20-county Atlanta study area with ZIP code level population density,^a location of air pollutant monitoring sites,^b and acute-care hospitals.

^a Population density (# people/square mile) for 2001

^b Air monitoring sites include Jefferson St (JS), Georgia Tech (GT), Confederate Ave (CA), Roswell Rd (RR), South Dekalb (SD), Dekalb Tech (DT), Doraville Health Center (DHC), Tucker (TU), Conyers (CN), and Yorkville (YO)
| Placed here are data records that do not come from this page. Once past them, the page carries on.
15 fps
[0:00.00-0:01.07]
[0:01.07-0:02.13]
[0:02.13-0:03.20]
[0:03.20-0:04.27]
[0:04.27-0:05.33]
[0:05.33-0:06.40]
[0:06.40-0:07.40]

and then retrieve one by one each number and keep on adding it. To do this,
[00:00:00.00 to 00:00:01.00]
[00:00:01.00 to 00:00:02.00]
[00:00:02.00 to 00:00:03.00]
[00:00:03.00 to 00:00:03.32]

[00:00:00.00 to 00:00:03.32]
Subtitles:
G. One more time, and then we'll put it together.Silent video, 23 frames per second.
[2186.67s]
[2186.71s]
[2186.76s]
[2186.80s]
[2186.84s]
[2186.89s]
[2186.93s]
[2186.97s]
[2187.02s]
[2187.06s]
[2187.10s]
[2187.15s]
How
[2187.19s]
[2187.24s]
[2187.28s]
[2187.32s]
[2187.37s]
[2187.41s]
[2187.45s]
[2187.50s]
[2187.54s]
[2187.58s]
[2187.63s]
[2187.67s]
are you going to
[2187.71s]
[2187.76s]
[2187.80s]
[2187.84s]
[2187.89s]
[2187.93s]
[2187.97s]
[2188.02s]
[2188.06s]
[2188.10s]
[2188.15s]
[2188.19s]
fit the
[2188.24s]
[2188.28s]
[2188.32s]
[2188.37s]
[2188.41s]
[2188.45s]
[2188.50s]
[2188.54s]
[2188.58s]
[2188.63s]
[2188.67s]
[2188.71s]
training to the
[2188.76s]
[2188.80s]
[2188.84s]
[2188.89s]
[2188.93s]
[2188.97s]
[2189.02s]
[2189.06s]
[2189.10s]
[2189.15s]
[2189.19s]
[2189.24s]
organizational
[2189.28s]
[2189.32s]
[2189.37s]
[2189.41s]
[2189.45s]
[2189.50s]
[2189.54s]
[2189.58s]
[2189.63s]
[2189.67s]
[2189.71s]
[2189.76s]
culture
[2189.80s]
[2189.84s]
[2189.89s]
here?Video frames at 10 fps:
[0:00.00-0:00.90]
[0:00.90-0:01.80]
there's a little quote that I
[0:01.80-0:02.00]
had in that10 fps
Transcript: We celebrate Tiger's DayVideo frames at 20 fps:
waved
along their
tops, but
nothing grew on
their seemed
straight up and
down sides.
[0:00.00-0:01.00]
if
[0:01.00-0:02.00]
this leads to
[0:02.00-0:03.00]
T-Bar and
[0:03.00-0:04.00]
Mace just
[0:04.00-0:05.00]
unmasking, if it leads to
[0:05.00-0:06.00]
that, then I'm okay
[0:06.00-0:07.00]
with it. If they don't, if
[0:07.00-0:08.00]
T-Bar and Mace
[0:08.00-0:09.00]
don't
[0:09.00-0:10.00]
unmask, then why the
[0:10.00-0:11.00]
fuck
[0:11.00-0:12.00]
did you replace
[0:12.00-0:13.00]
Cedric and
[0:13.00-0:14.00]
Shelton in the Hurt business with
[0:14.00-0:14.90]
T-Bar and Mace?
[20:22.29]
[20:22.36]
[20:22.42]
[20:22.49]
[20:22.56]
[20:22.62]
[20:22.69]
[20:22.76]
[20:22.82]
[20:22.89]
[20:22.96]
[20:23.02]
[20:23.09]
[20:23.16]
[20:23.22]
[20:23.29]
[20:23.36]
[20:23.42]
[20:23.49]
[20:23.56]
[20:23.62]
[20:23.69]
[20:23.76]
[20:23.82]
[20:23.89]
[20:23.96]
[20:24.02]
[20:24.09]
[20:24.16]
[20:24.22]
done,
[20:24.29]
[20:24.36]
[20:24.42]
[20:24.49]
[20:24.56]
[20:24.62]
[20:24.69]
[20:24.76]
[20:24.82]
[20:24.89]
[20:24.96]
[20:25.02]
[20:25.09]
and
In order to compare descriptive statistics and epidemiologic model results using data from different monitoring sites, data were matched across sites for each pollutant. For example, if CO measurements from one monitor were missing for a particular day, the CO measurements from the other monitors were set to missing for the same day. This matching process resulted in slightly different time periods examined for each pollutant: 08/01/1998–06/30/2003 for CO, 08/01/1998–12/31/2004 for NO₂, 08/01/1998–12/31/2004 for O₃ (warm season only), and 03/01/1999–12/31/2004 for PM_2.5.

Emergency Department Data

We obtained individual-level data on ED visits for the 20-county (7964 sq. mile) Atlanta population through computerized billing records submitted by 41 of 42 acute-care hospitals (Figure 1). For each patient visit, hospitals provided data on the date of admission, the primary International Classification of Diseases 9th Revision (ICD-9) diagnostic code, patient date of birth, gender, race, and 5-digit residential ZIP code. We defined our outcome of interest, circulatory disease, using primary ICD-9 diagnosis codes 390–459. We excluded repeat visits by patients visiting the same hospital within a single day.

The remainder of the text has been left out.